In Part I of this series, we looked at the key considerations for an analytic enterprise to stay competitive in today’s world, and in Part II we discussed how those translated into imperatives for a supporting big data platform. In this post we will cover how IBM has applied those considerations and imperatives to create the IBM big data platform.
Sustained Investments in Research and Acquisitions
IBM believes that big data has the potential to significantly change how organizations use data and run analytics. Business analytics and big data are strategic bets for IBM, which recognizes the huge potential to demonstrate leadership in this space and create shareholder value.
IBM is driving its commitment to big data and analytics through sustained investments and strategic acquisitions. In 2011, IBM committed a $100 million investment in the research and development of services and solutions that facilitate big data analytics. IBM has spent over $16 billion, across 30 analytics-based acquisitions, in the last five years. Big data is about analytics, and no other solution provider is strategically investing in analytics like IBM. IBM’s two most recent acquisitions, Netezza and Vivisimo had developed market-leading innovative technologies that have now been integrated into the IBM big data platform.

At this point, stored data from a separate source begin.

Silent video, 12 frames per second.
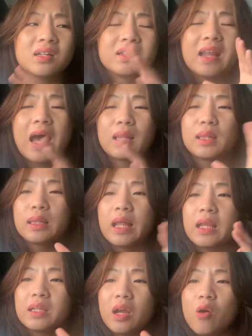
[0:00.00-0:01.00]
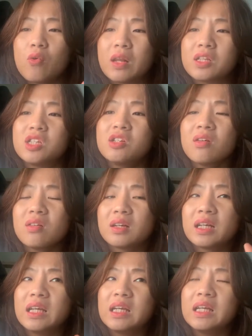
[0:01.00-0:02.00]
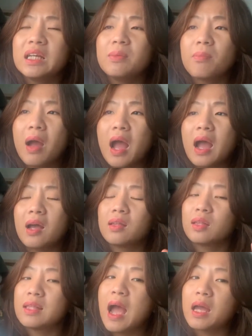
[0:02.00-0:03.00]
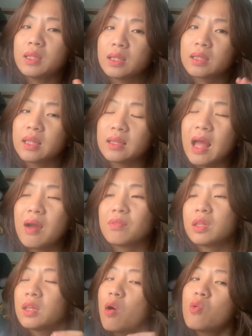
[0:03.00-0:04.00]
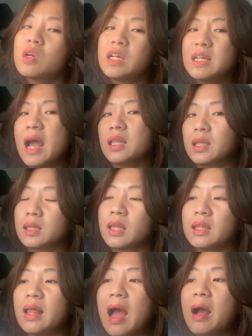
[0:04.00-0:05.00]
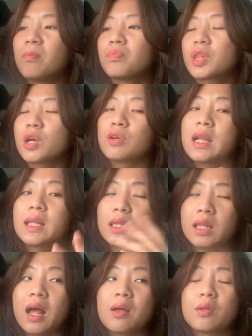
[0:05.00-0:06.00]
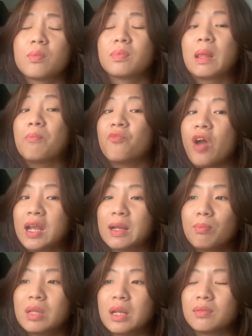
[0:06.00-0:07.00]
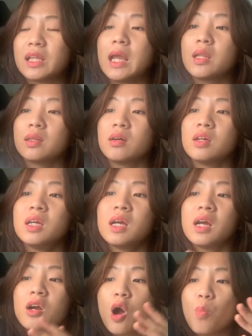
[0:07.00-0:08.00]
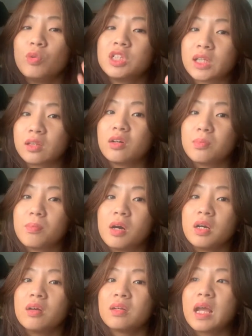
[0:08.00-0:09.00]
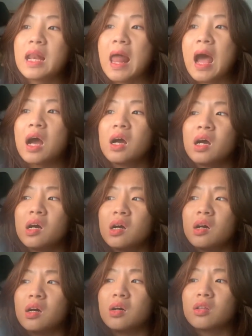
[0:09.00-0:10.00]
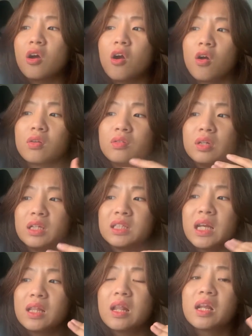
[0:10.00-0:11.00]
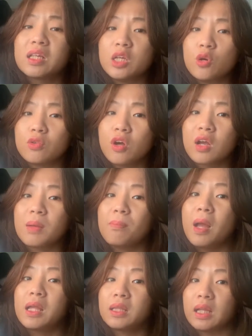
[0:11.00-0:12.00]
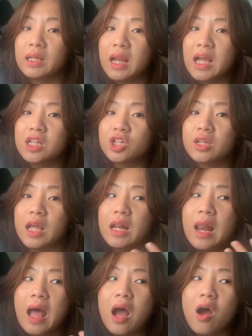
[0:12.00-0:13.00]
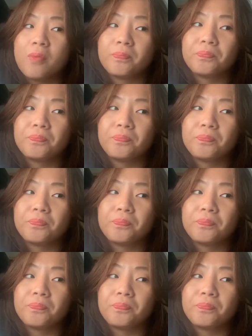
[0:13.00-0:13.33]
đan xen nhau là trước khi mà đại dịch xảy ra và sau khi đại dịch xảy ra sau khi đại dịch xảy ra tầm vài năm liền thế giới có một trật tự mới ở đây là uh, do con người đã chết rất là nhiều do cái bệnh dịch này cho nên là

IBM also has the largest commercial research organization on earth: hundreds of mathematicians and data scientists developing leading-edge analytics. Finally, IBM has the largest patent portfolio in the world, almost exceeding the combined total of the next four biggest patent-receiving companies! Many of the research themes and innovations that pertain to unstructured data management, text analytics, image feature extraction, large-scale data processing have been incorporated into IBM’s big data platform.
Strong Commitment to Open Source Efforts and a Fostering of Ecosystem Development
The open source community has been a major driving force for innovation in big data technologies. The most notable of these is Hadoop, a software framework that enables the processing of data-intensive computational tasks, in parallel and at scale. The Hadoop ecosystem consists of other related open-source projects that provide supporting utilities and tools. These projects provide specialized functions that enable better access to data in Hadoop’s distributed file system (HDFS), facilitate workflow and the coordination of jobs, support data movement between Hadoop and other systems, implement scalable machine learning and data mining algorithms, and so on. These technologies are all part of the Apache Software Foundation (ASF) and are distributed under a commercially friendly licensing model.

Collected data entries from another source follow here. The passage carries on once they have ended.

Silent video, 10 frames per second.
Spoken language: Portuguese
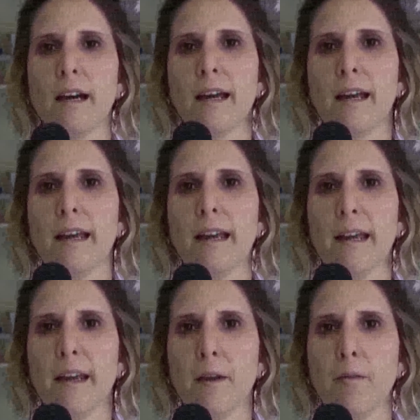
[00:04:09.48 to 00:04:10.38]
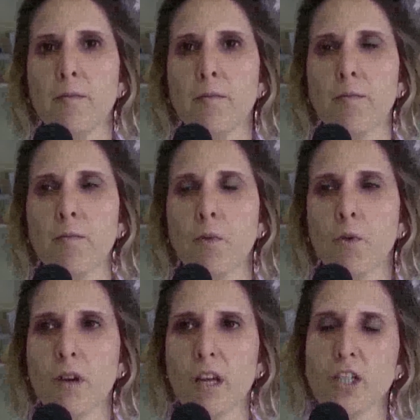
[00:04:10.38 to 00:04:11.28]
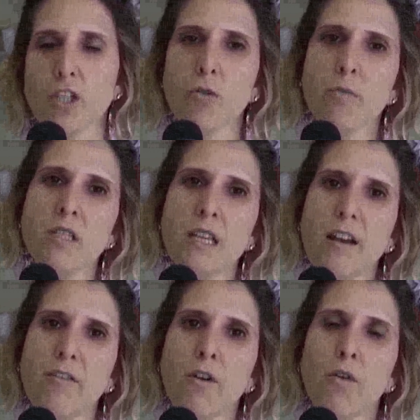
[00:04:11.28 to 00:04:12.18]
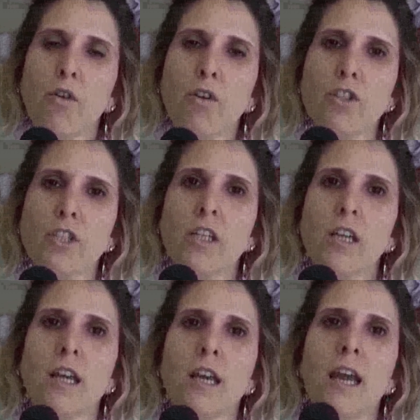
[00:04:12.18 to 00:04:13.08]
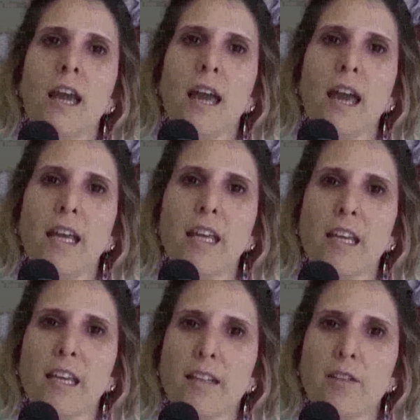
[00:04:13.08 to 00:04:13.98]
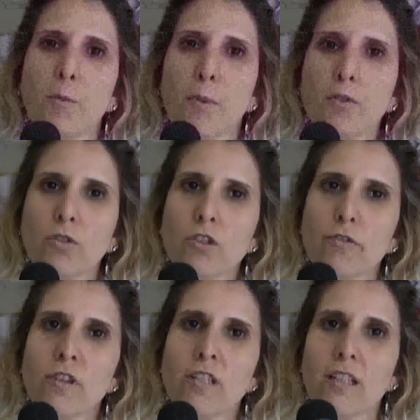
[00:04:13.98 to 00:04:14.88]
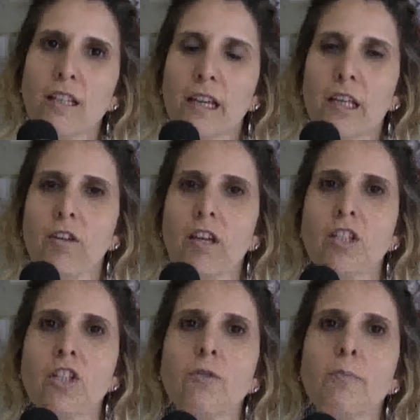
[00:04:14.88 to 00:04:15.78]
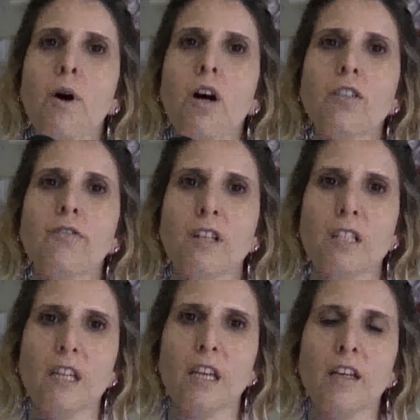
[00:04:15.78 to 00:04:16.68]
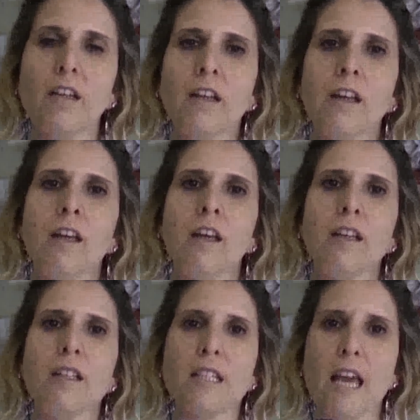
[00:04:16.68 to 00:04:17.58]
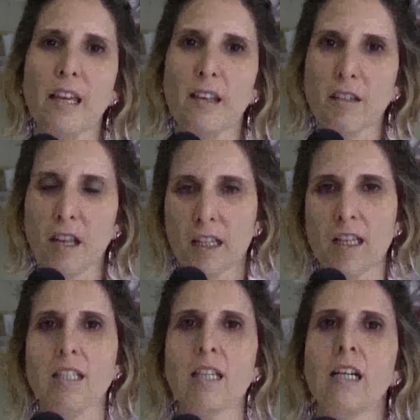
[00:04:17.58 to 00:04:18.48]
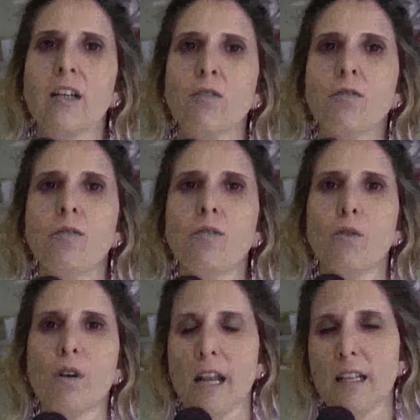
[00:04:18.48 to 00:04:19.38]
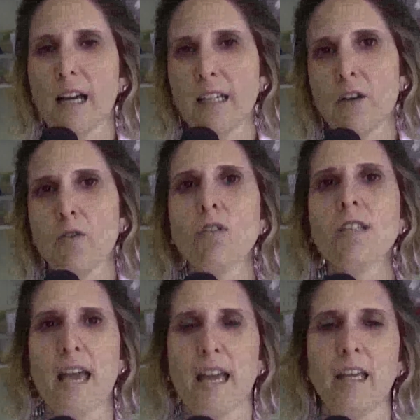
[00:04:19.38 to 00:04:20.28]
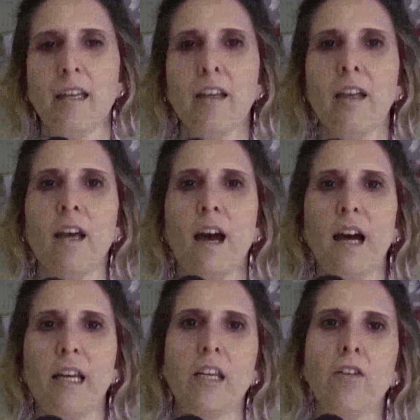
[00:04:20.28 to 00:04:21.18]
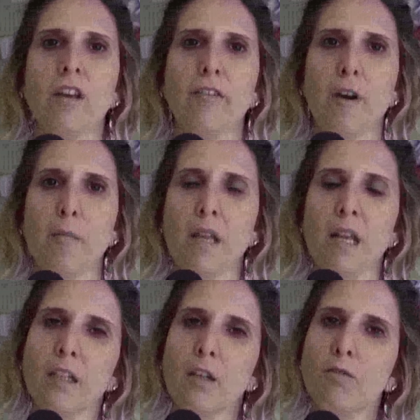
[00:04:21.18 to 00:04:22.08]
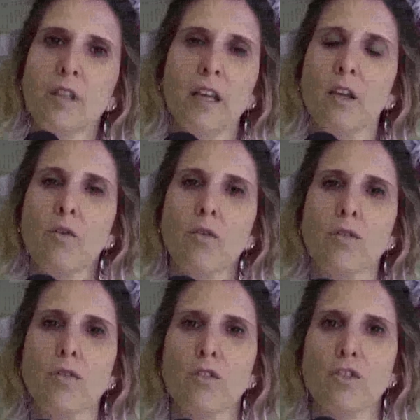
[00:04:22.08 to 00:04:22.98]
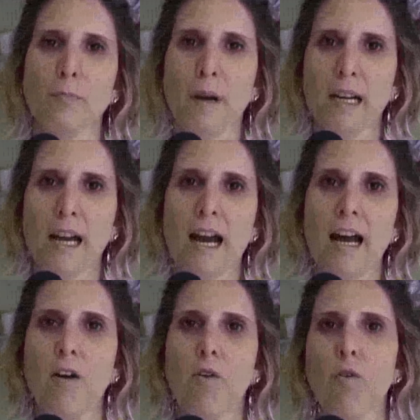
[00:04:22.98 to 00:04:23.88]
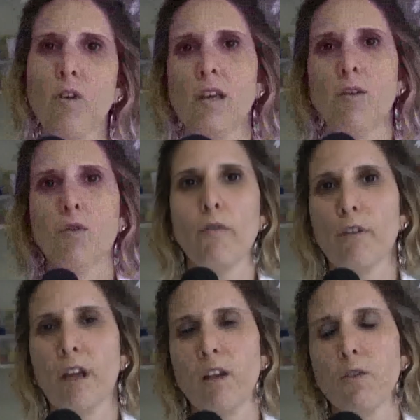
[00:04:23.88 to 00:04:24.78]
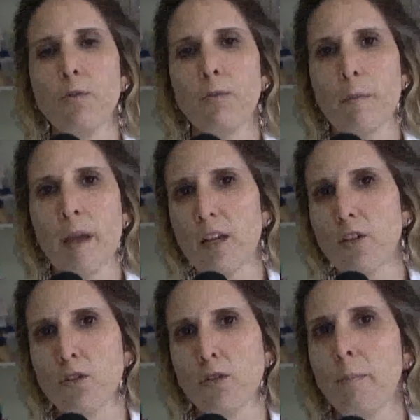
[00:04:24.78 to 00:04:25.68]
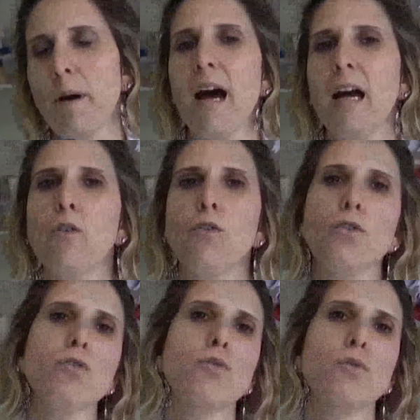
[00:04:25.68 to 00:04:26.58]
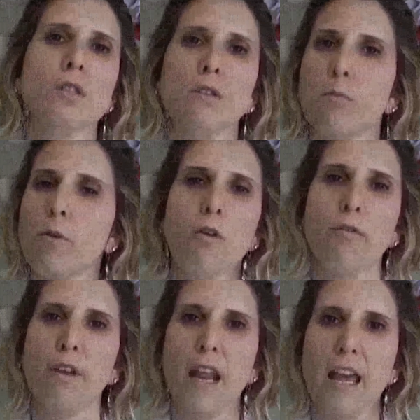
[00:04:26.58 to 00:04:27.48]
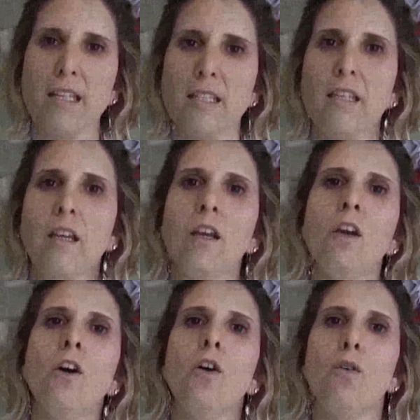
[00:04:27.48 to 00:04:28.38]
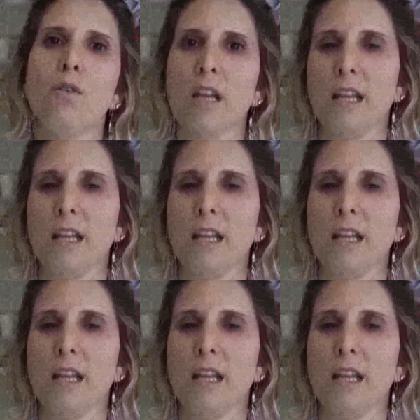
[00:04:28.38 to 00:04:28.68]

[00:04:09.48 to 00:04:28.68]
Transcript: É, o que a gente observa hoje é que, do ponto de vista daquilo que a gente pode fazer sem internação, o Grendac consegue. Aquilo que a família não tem condições de pagar, ou que o convênio médico não paga, ou que o SUS não oferece, o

Apache Hadoop is still in early stages of its evolution. While it does provide a scalable and reliable solution for big data, most enterprises may find that it has missing features, lacks specific capabilities, or requires specialized skills to adopt for their needs.
Hence, technology solution providers, including IBM, are making efforts to bridge the gap and make Apache Hadoop easier for enterprise adoption. These technology solution providers can take one of two different approaches to achieving this goal. The first approach is to take the Apache Hadoop open source code base as a starting point, and then modify it appropriately to address gaps and limitations. In software development parlance, this process is known as forking. Vendors adopting this approach effectively create a vendor-specific proprietary Hadoop distribution that’s somewhat closed and insulated from the innovations and improvements that are being applied to the open source components by the community. This makes interoperability with other complementary technologies much more difficult.

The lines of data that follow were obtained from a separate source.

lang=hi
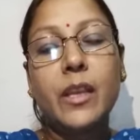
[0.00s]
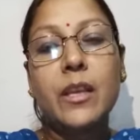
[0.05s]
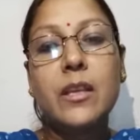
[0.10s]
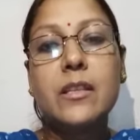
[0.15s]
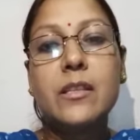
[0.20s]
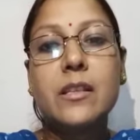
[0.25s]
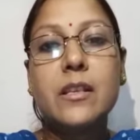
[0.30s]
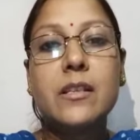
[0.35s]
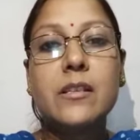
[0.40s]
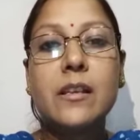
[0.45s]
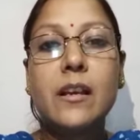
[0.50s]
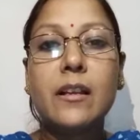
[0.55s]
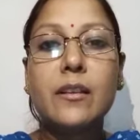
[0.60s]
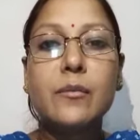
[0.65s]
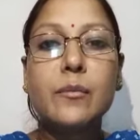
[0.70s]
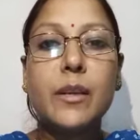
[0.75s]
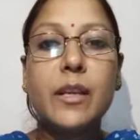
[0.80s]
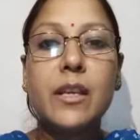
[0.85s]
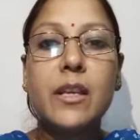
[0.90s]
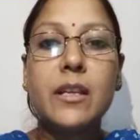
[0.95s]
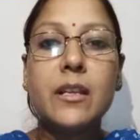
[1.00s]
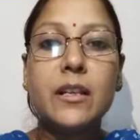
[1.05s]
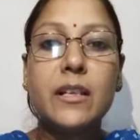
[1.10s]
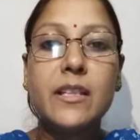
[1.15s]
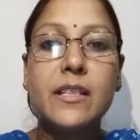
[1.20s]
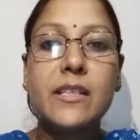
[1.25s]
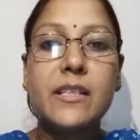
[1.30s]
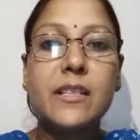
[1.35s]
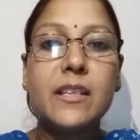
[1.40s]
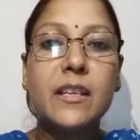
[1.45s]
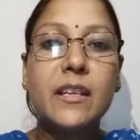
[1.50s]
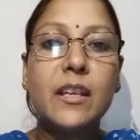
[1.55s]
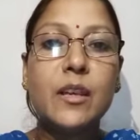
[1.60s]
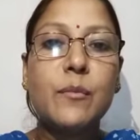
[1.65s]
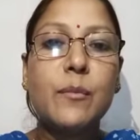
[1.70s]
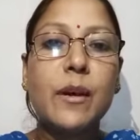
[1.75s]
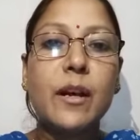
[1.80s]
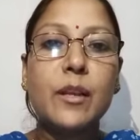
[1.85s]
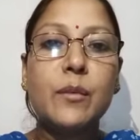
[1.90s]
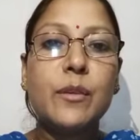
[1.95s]
इसके साथ में ही क्लिनजिंग के
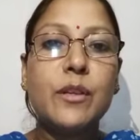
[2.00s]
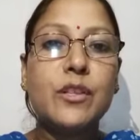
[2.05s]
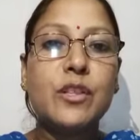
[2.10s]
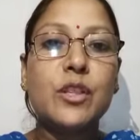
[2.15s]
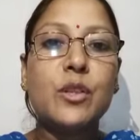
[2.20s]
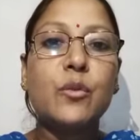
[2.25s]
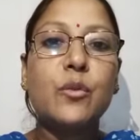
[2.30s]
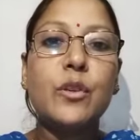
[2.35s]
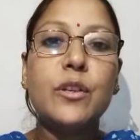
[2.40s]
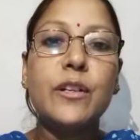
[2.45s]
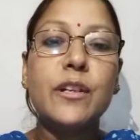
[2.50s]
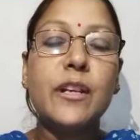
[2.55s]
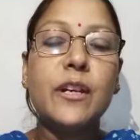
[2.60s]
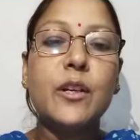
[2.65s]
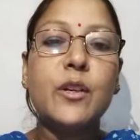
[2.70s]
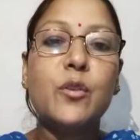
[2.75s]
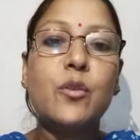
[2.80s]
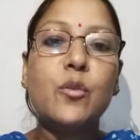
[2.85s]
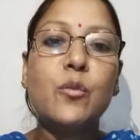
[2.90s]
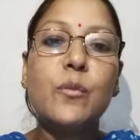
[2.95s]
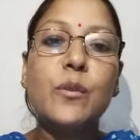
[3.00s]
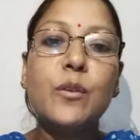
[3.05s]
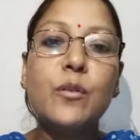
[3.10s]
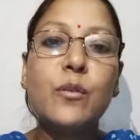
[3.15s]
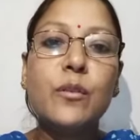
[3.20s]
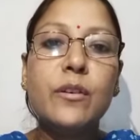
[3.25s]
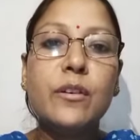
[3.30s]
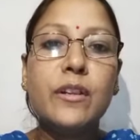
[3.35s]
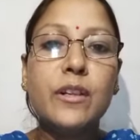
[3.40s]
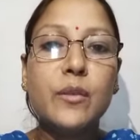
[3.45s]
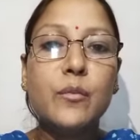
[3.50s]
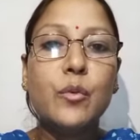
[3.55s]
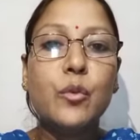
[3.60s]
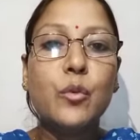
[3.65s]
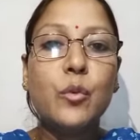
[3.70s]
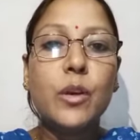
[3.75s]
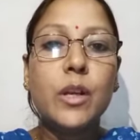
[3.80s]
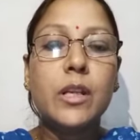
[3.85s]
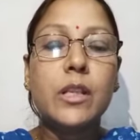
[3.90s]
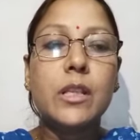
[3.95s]
बाद बची हुई डर्ट को भी रिमूव
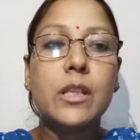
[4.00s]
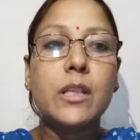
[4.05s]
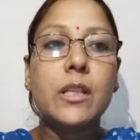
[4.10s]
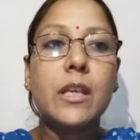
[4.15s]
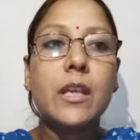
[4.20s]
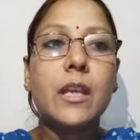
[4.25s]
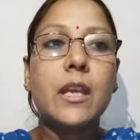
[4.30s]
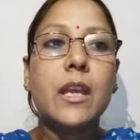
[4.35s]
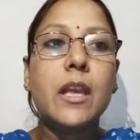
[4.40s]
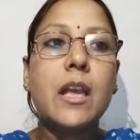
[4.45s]
करते थे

The second approach is to retain the open source Apache Hadoop components as is, without modifying the code base, while adding other layers and optional components that augment and enrich the open source distribution. IBM has taken this second approach with its InfoSphere BigInsights product, which treats the open source components of Apache Hadoop as a “kernel” layer, and builds value-added components around it. This enables IBM to quickly adopt any innovations or changes to the core open source projects in its distribution. It also makes it easy for IBM to certify third-party technologies that integrate with open source Apache Hadoop.
This modular strategy of incorporating other open source–based Hadoop distributions into its own offering enables IBM to both maintain the integrity of the open source components and to address their limitations. BigInsights is an IBM-certified version of Apache Hadoop. Moreover, many of the value-added components that BigInsights offers (such as BigSheets and the Advanced Text Analytics Toolkit) are supported for use on Cloudera’s distribution of Hadoop components.
IBM also has a very strong commitment to the open source movement. A number of IBM’s engineers contribute pieces of code to the Apache Hadoop open source project and its associated ecosystem. IBM has a long history of inventing technologies and donating them to the open source community as well; examples include Apache Derby, Apache Geronimo, Apache Jakarta, DRDA, XERCES etc. The de facto tool set for open source, Eclipse, came from IBM. Text analytics is a major use case around big data, and IBM contributed the Unstructured Information Management Architecture (UIMA). Search is another big data prerequisite enabler, and IBM is a major contributor to Lucene search technology. Needless to say, IBM is 100 percent committed to open source and 100 percent committed to Hadoop.
IBM has also built a strong ecosystem of solution providers in the big data space. Currently, its partners – including technology vendors and system integrators that are trained and certified on the IBM big data platform – number in the triple digits.
Support Multiple Entry Points to Big Data
Big data technologies can solve multiple business problems for an organization. As a result, organizations often grapple with the best approach to adoption. As practitioners, we sometimes see IT organizations embark on a big data initiative as though it were a science experiment in search of a problem. Lack of focus and unclear expectations typically lead to unfavorable outcome. In our opinion, the most successful big data projects start with a clear identification of a business problem, or a pain point, followed by the application of appropriate technology to address that problem. Getting started in the right place is crucial. In fact, the success of your first big data project can determine how widely and how quickly this technology is adopted across the rest of your organization.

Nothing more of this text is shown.